Summary
Mediaite reports Trump’s first public statement on the decision to block Minnesota state investigators from the ICE shooting probe. Speaking during a meeting with oil executives on January 9, 2026, Trump justified the decision by calling Governor Walz a “stupid person” and “incompetent governor,” claiming Minnesota is a “very corrupt state.”
Key Points
- Trump called Tim Walz “a stupid person,” “a fool,” “very corrupt governor,” and “incompetent governor” as justification for blocking state participation in the Renée Good investigation
- Trump claimed Minnesota officials are “crooked officials” because of daycare fraud allegations (citing Nick Shirley’s viral video)
- Referenced $19 billion allegedly stolen “largely from people from Somalia,” using racist framing to delegitimize state officials
- “I won the state of Minnesota. It’s a corrupt voting system with an incompetent governor.”
- JD Vance stated the legal rationale separately: federal officer, federal law enforcement action, absolute immunity
- The Minnesota BCA had withdrawn from the investigation after the FBI blocked access to evidence and interviews
- Walz had announced he was not seeking re-election the day before (Monday); Trump’s statement came Friday
Newsletter Angles
- This is the formal statement of the administration’s position: blocking state investigators is justified because the governor is bad.
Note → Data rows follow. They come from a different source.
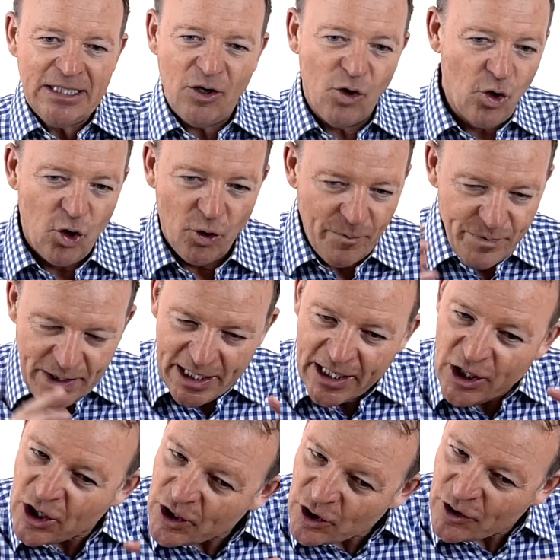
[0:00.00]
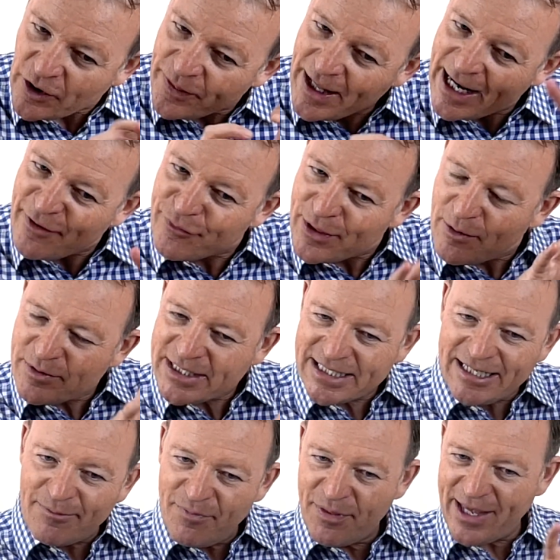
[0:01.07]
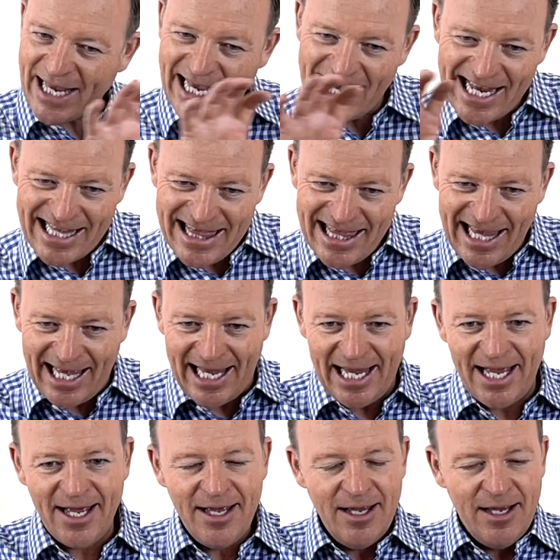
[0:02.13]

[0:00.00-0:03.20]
or, if there was something in there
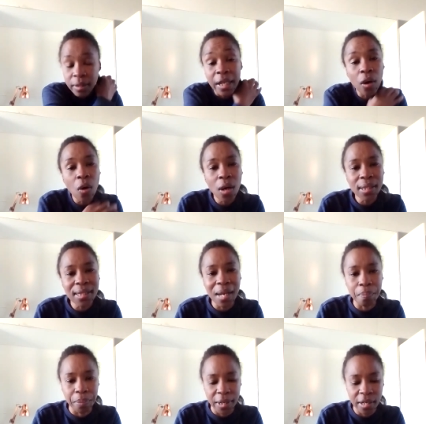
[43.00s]
there are
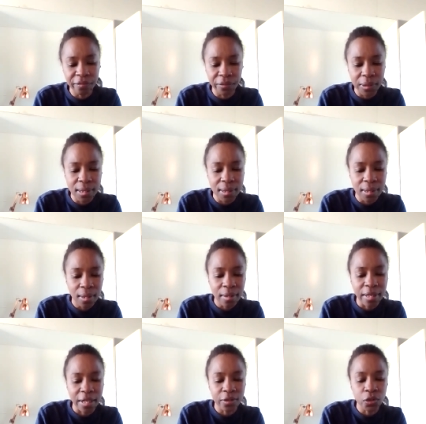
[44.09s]
some benefits
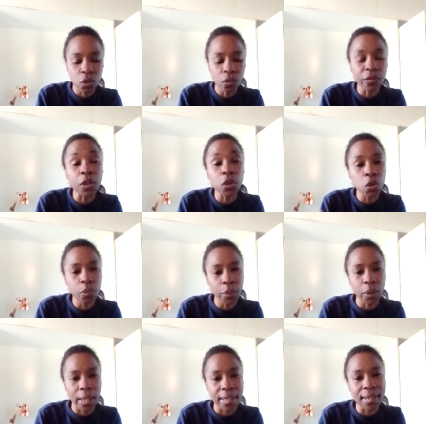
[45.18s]
that you've
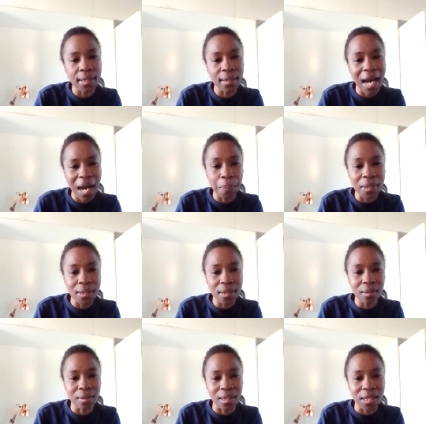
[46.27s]
accumulated up
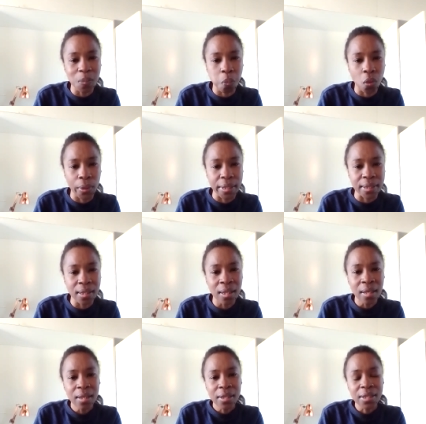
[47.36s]
until this point.
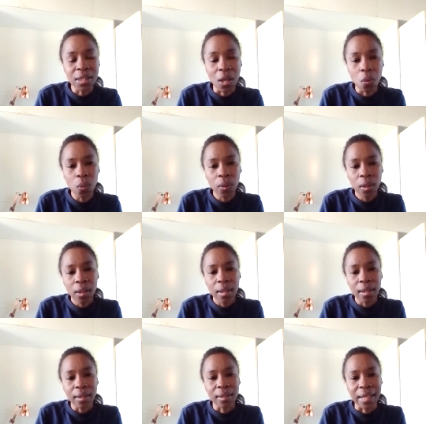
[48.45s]
So
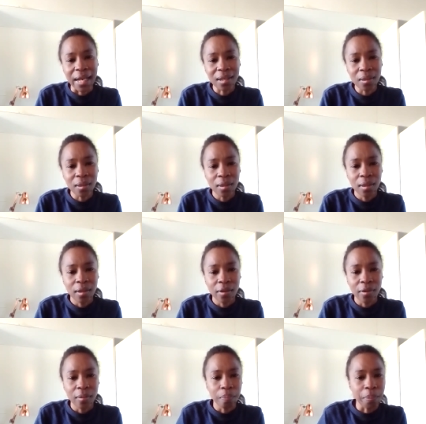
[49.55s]
that
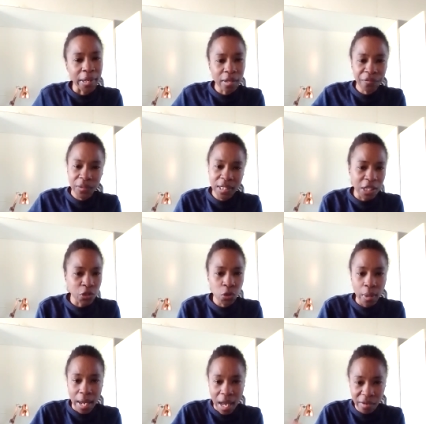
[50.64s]
benefits that you
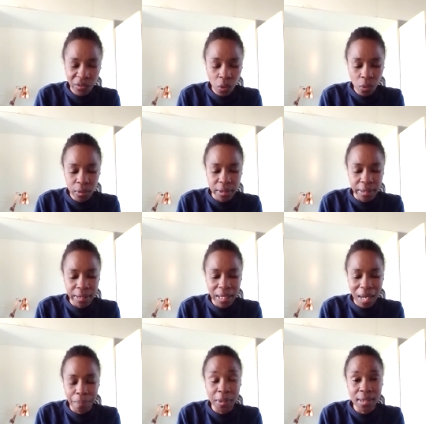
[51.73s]
have already
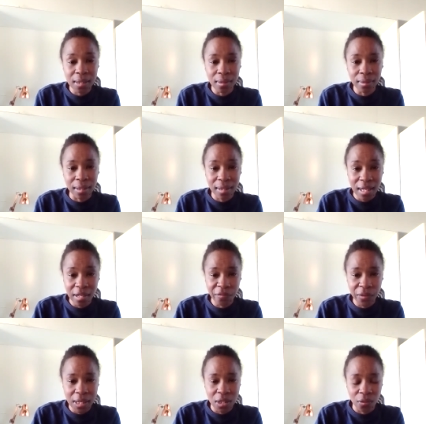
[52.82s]
up until the
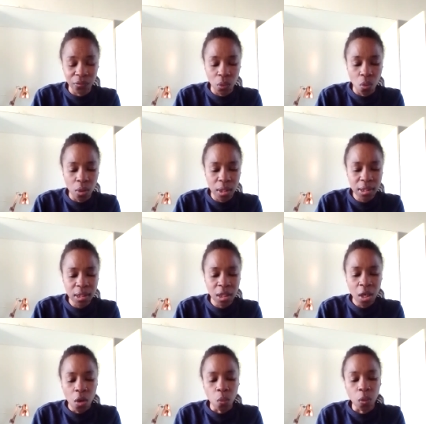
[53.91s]
31st of August
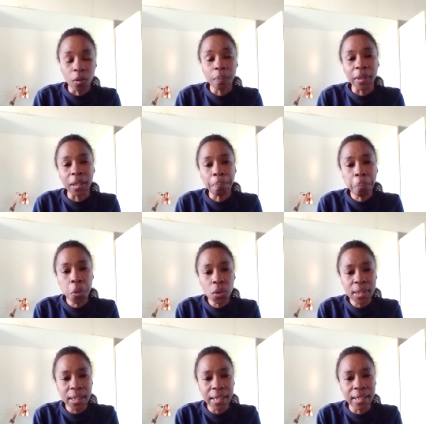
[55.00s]
will be
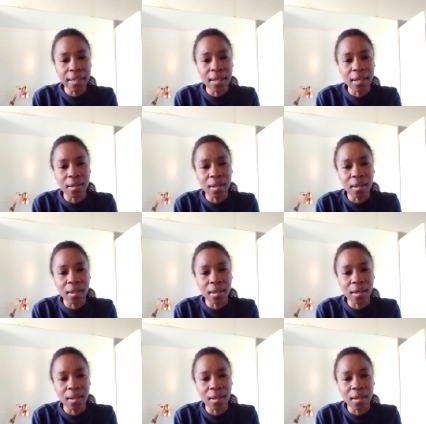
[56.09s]
put in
Not a legal argument — a personal one. The legal argument (Vance’s) runs parallel, but Trump’s stated reason is entirely about political delegitimization.
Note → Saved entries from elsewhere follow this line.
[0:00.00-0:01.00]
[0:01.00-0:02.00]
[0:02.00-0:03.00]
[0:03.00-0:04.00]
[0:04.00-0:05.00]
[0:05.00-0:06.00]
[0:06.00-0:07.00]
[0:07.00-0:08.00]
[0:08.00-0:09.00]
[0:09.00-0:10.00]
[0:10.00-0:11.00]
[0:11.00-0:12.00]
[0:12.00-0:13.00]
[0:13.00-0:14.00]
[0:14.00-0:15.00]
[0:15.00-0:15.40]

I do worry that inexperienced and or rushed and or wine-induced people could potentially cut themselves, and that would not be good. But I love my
- The daycare fraud angle is the tell: Trump uses an unrelated state corruption allegation (Somali daycare fraud) to justify blocking an investigation into whether federal agents killed a U.S. citizen. The two things are not connected legally or factually. The conflation is the strategy.
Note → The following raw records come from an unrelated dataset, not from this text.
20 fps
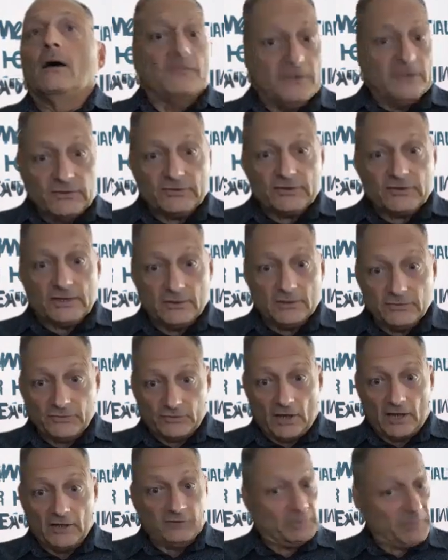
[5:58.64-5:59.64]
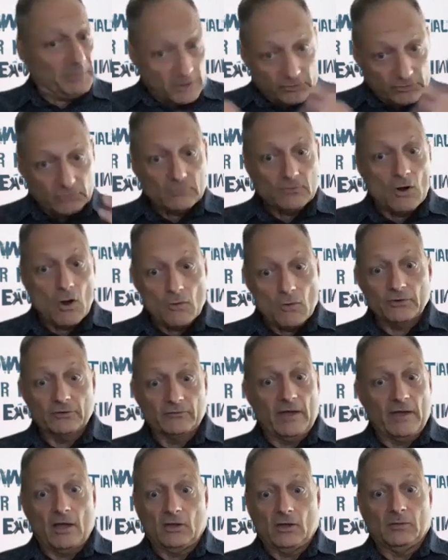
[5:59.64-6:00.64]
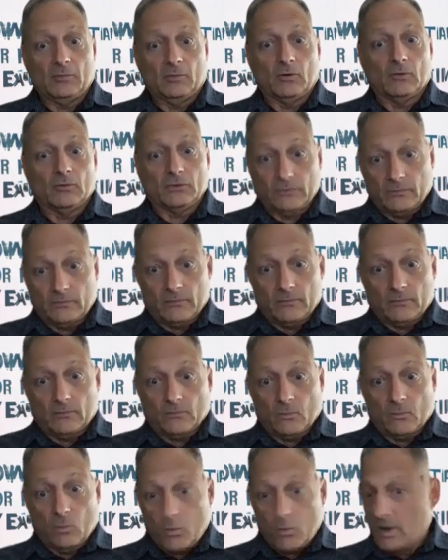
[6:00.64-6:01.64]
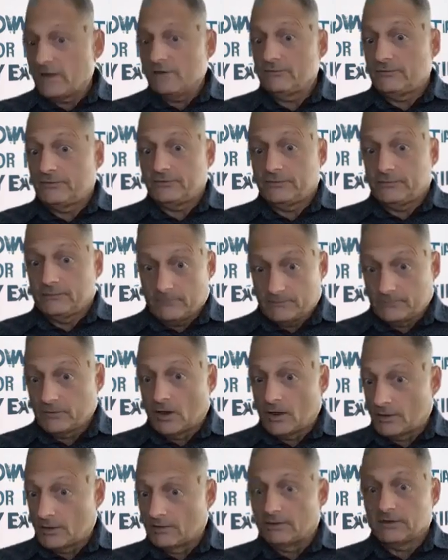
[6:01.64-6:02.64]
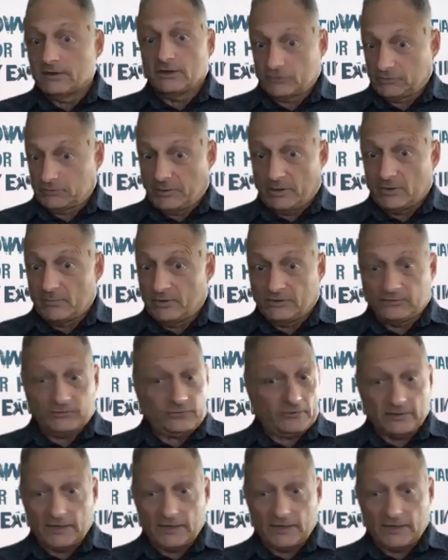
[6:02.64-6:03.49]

these insights, because you know they're valuable. We've done the experiments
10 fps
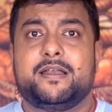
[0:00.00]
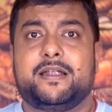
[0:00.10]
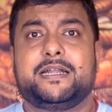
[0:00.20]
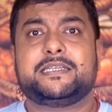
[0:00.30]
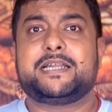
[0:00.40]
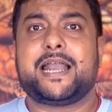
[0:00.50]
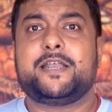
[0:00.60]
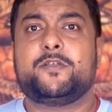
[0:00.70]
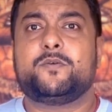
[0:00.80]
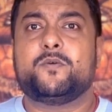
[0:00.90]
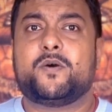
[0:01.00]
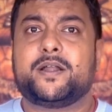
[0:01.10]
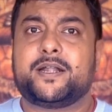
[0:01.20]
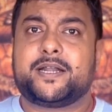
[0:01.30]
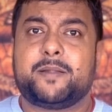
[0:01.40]
It is like you go
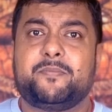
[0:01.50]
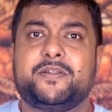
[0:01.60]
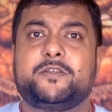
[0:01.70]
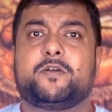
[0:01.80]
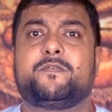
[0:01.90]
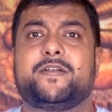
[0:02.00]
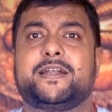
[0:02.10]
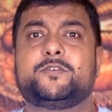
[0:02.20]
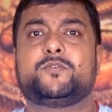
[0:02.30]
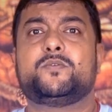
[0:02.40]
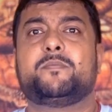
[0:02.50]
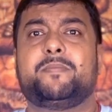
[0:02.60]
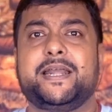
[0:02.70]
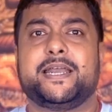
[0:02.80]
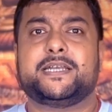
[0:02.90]
on a trip with your friends to a
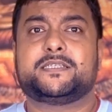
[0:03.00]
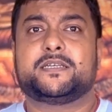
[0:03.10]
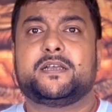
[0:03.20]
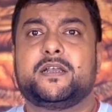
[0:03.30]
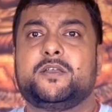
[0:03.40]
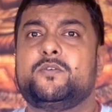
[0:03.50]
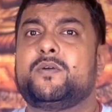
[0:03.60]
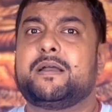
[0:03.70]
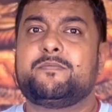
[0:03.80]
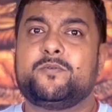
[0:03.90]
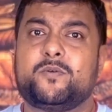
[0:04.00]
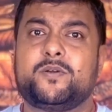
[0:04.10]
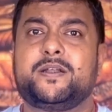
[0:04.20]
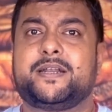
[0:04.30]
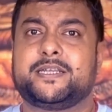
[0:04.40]
place you have no
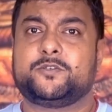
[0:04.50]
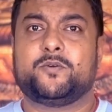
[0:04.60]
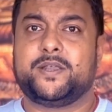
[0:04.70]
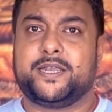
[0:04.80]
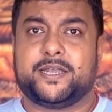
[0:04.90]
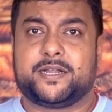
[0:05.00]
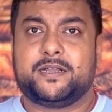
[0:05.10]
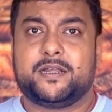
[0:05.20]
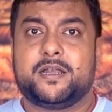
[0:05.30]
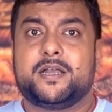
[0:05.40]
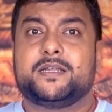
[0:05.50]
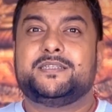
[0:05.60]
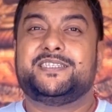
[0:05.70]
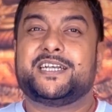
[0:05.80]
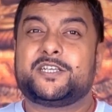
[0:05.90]
interest going
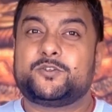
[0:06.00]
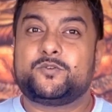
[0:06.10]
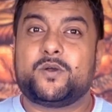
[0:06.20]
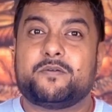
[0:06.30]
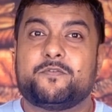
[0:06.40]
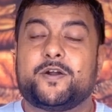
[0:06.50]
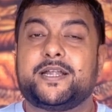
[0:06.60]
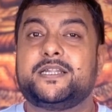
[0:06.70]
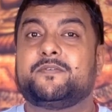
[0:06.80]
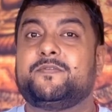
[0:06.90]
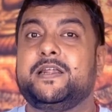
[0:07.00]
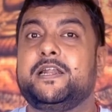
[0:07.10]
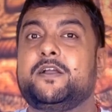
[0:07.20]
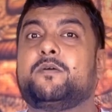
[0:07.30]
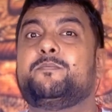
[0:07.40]
in just to avoid the
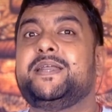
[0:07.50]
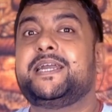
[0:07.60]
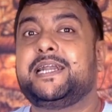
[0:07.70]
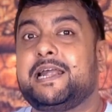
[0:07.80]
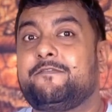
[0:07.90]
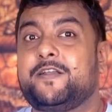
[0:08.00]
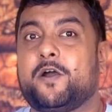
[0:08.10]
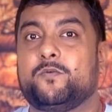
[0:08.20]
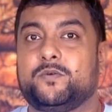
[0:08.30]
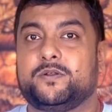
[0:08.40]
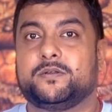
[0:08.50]
feeling of being left out.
- The “corrupt voting system” line reveals the full frame: any state government that disagrees with the federal government is corrupt. This is the logic that justifies removing state oversight from any federal action in a blue state.
Entities Mentioned
- Donald Trump — makes the blocking decision explicit and public; personal rather than legal justification
- Keith Ellison — Minnesota AG whose legal challenges are the institutional background
- Killing of Renée Good — the investigation being blocked
- Operation Metro Surge — the operation in which Good was killed
Concepts Mentioned
- Institutional Gaslighting — delegitimizing the state government to justify federal information control
- Regulatory Weaponization — using federal investigative authority to prevent state accountability rather than to find truth
- Coercive Diplomacy — threatening and humiliating state officials as a deterrent to further resistance
Quotes
“Normally, I wouldn’t, but they are crooked officials. Minneapolis and Minnesota, what a beautiful place, but it’s being destroyed. It has got an incompetent governor. Fool, I mean, he’s a stupid person.” — Donald Trump
“The precedent is very simple: You have a federal law enforcement official engaging in federal law enforcement action — that’s a federal issue. He is protected by absolute immunity.” — JD Vance
Notes
Statement made during an oil executives meeting — off-topic, impromptu. This is Trump’s unscripted explanation, not a prepared legal argument. The daycare fraud framing draws from Nick Shirley’s viral video, which generated substantial right-wing media coverage about Somali community fraud, regardless of the actual legal findings.